▶ _Assignment_
Each entry is to be repeated word for word, and the images are to be dropped.

▶ _Provided data_
──────────────────────────────
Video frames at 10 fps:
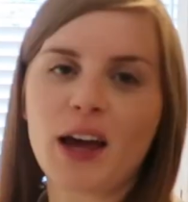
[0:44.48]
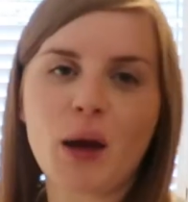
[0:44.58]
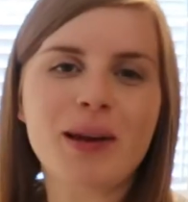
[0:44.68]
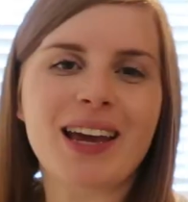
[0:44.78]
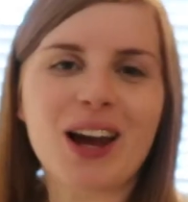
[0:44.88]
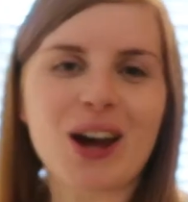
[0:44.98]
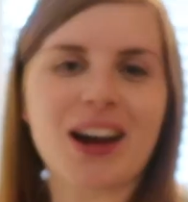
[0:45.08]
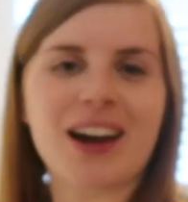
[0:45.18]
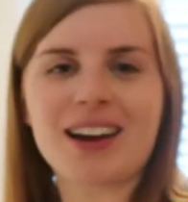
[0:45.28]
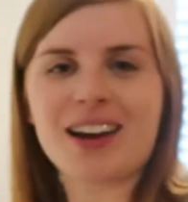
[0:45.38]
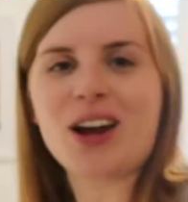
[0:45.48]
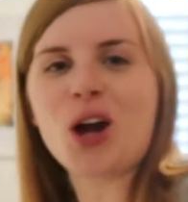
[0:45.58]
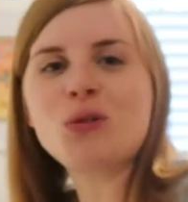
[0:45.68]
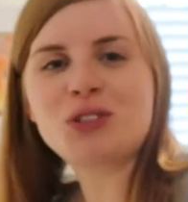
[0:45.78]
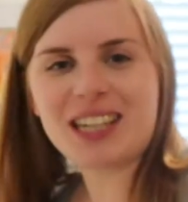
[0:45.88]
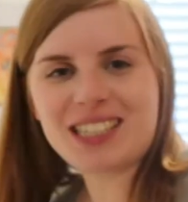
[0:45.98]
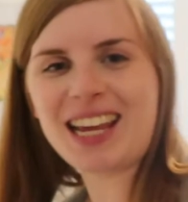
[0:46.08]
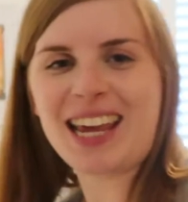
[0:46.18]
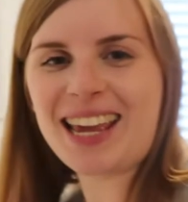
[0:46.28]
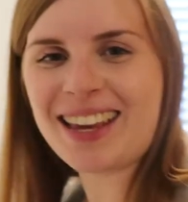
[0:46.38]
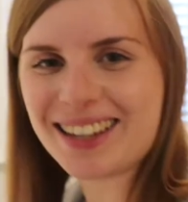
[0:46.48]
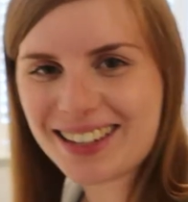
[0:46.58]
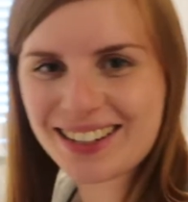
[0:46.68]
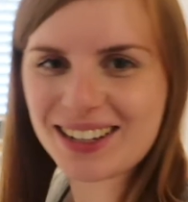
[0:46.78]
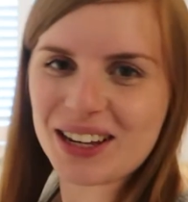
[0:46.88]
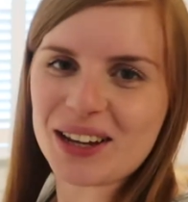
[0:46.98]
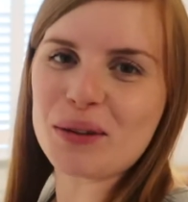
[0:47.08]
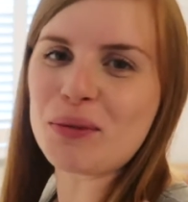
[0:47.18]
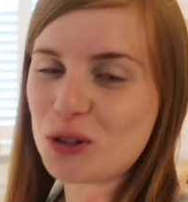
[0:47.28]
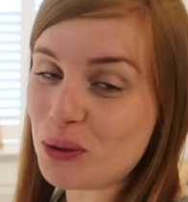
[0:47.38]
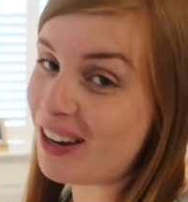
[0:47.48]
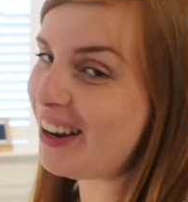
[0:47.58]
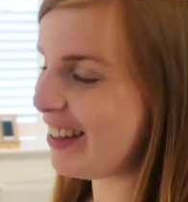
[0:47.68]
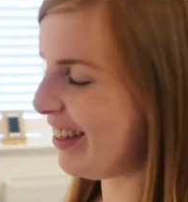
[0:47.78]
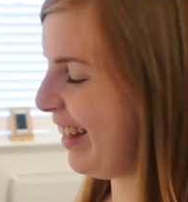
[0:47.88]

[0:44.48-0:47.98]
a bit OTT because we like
──────────────────────────────
▶ _Task output_
Video frames at 10 fps:
[0:44.48]
[0:44.58]
[0:44.68]
[0:44.78]
[0:44.88]
[0:44.98]
[0:45.08]
[0:45.18]
[0:45.28]
[0:45.38]
[0:45.48]
[0:45.58]
[0:45.68]
[0:45.78]
[0:45.88]
[0:45.98]
[0:46.08]
[0:46.18]
[0:46.28]
[0:46.38]
[0:46.48]
[0:46.58]
[0:46.68]
[0:46.78]
[0:46.88]
[0:46.98]
[0:47.08]
[0:47.18]
[0:47.28]
[0:47.38]
[0:47.48]
[0:47.58]
[0:47.68]
[0:47.78]
[0:47.88]

[0:44.48-0:47.98]
a bit OTT because we like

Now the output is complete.